What is a pixel?
The definition of pixel is simple, but why should you care?
Certainly, with digital photography it's important to understand a few photography definitions, but do you really need to understand how a pixel works.
Knowing a few digital photography terms will help you make better choices when comparing cameras and accessories.
And yes, even help you take better digital photos.
The word "pixel" is actually a shortened combination from the two words; picture and element.
The combination of two or more words and their definitions into a new word is called a portmanteau.
With respect to a digital camera sensor, the term pixel usually refers to a photosite which is a combination of red, green, and blue elements that combine to form one color point.
A megapixel is one million pixels. A digital camera sensor that has an 8.2 megapixel sensor has about 8.2 million or 8,200,000 pixels. Interestingly enough, one of the first digital cameras I held in my hands had only .03 or 30,000 pixels.
It can be confusing because we also refer to those individual points of light on an LCD or TV screen as pixels. What is important is that you don't fall into the trap called the megapixel myth: "More Megapixels Must Mean Better Photos"
Is a 16 megapixel camera better than a 12 megapixel camera? Generally it can be, sometimes, but not always. The actual size of the individual pixels matters. Bigger pixels are better at collecting light.
How closely they are spaced together matters. If your sensor has a lot of space in between individual pixels
Here's the deal: There are too many variables to make a hard and fast conclusion about image quality based solely on the number of pixels built onto a sensor.
Here's what I mean.
A. A cell phone camera with a 30 megapixel sensor can not match the quality of a DSLR camera with a 12 megapixel sensor. The photo sites on the cell phone (even though there are more of them) are tiny and can't collect light as efficiently as the much larger photosites on the bigger DSLR sensor camera.
B. A Foveon sensor doesn't need as many pixels to match the quality of the more well known mosaic sensor. A Foveon-sensor camera with a 10 megapixel count might match the quality of a typical DSLR camera with a 12 megapixel count sensor.
It's not the definition of what is a pixel that matters. The overall size in width by length of a sensor is the most important factor in terms of image quality. Also important is the size of the individual light-collecting photosites, how close they are to each other, as well as the camera's internal processor that converts that light information into a viewable image.

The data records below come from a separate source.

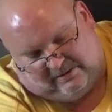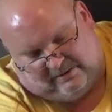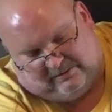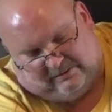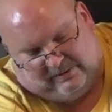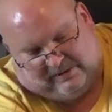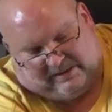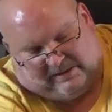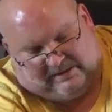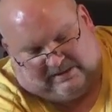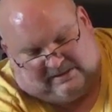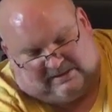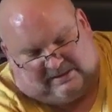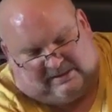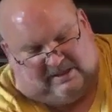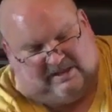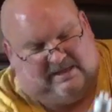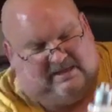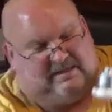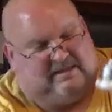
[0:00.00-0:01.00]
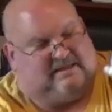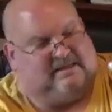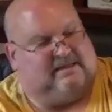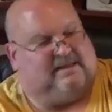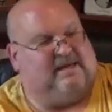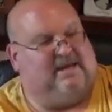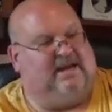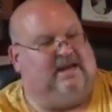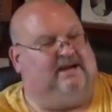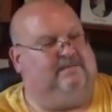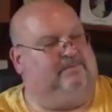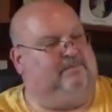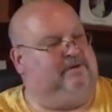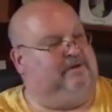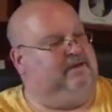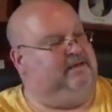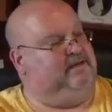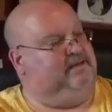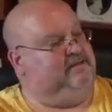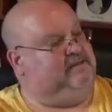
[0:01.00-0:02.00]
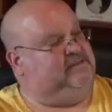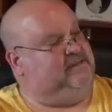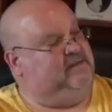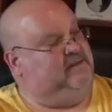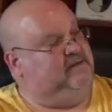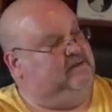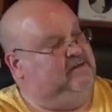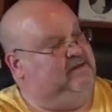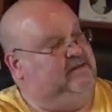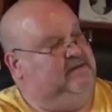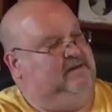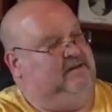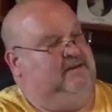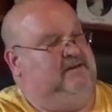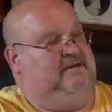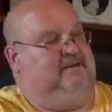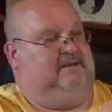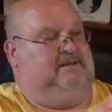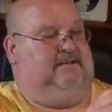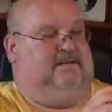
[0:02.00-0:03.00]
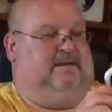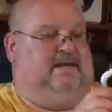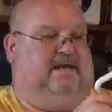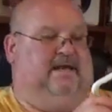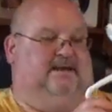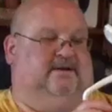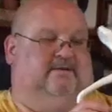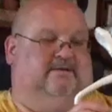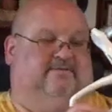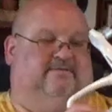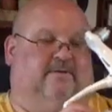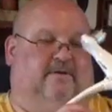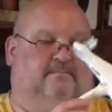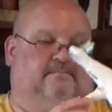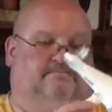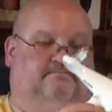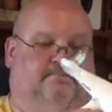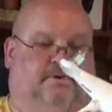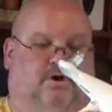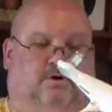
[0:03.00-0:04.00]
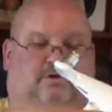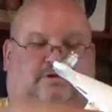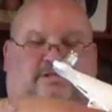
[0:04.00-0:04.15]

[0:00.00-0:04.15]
We can see that the camera is handled from both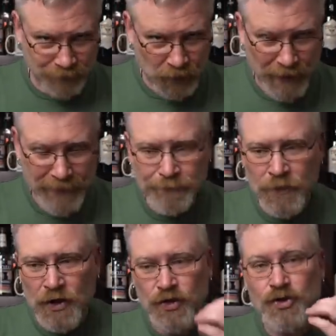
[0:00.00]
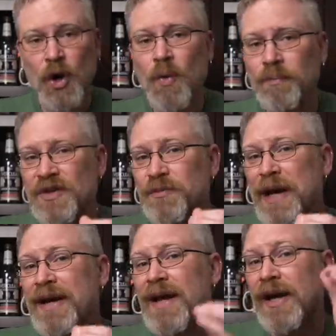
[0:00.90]
Okay, so don't
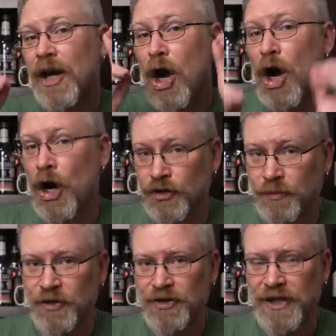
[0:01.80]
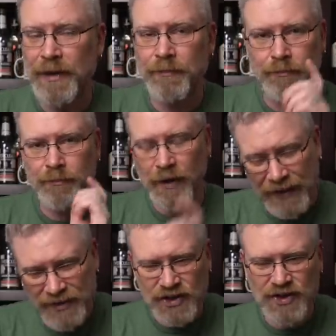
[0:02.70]
depend on it 100%. But
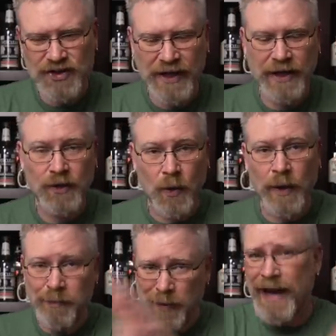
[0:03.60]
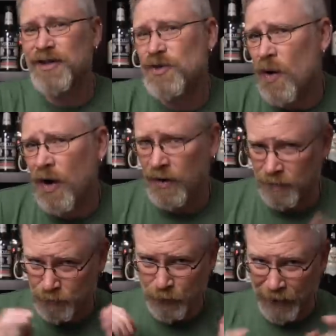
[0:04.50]
let's just say, going back to our
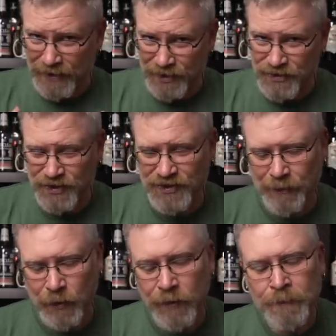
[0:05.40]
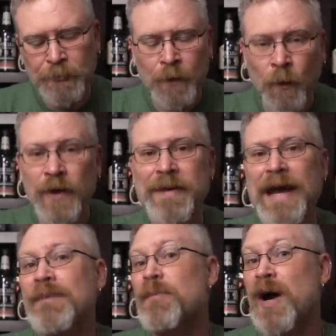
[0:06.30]
bread yeast example, we
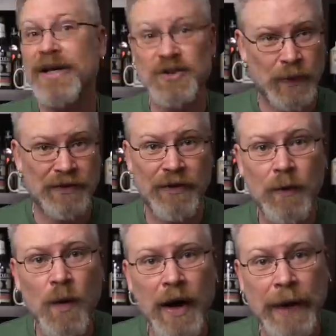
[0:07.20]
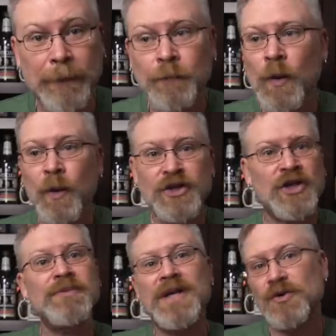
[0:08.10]
made my sweet red wine, which
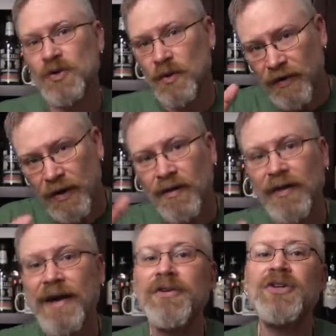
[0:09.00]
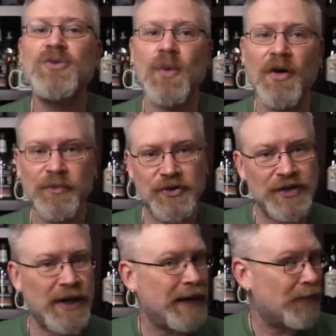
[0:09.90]
comes out to around 11 to
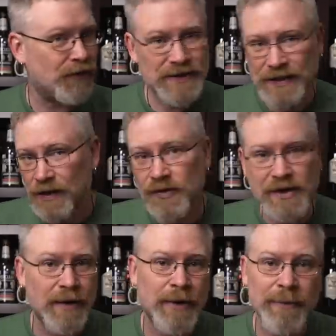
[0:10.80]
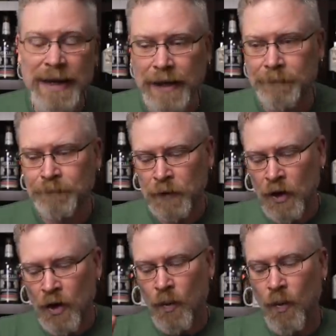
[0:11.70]
12% every single time I make it.
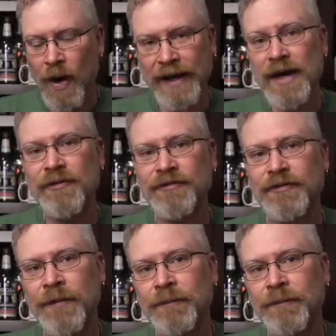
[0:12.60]
What if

It's 2017. This post has been updated and it's not a far cry from reality to say that all new cameras have enough pixels to satisfy your every pixel popping need. You used to be guided by looking at how you were going to use your digital photos afterwards.
If you were using your photos just for the internet or sharing with friend via email, a low megapixel count was adequate. If you were printing to a nice small snapshot size you needed more megapixels to get a decent quality.
Large poster-sized prints required image files from high megapixel cameras. Not any more. Even budget digital cameras have 8 megapixels or more. If you fill your frame with your subject, you've got plenty of pixels to produce really good quality.
There are three primary ways to find out if the camera you considering has the right sensor for your needs.
2. Take a chance and just buy one and see if you like it. Find out the return policy of the vendor you buy from first. Another option would be to re-sell it on ebay, at a small loss, and try another camera model.
3. The third way is my favorite. I learn a lot from other buyers of the cameras and accessories that I am considering. Doesn't it make sense to get a wide variety of opinions from people who have purchased and used equipment first?
First, I confess that I have spend many hours with method 1. I actually enjoy reading the technical reviews, but after all, I am a camera geek. I've also sold plenty of used camera gear on eBay, but not so much anymore.
No, I find the most useful information about photography equipment (and many other products I buy) from photographers who have purchased and used the camera already. These are every day people like you who want to get the right product, at the right price.
In my opinion the feedback from regular folks like you and me is very valuable. The readers of the Better Digital Photography Tips web site know I like to find practical answers, not necessarily the most technical.
When people are searching for a definition of what is a pixel or an explanation of pixel or the definition of megapixel, it is usually because they want to make an intelligent decision on comparing digital cameras and choosing the right one.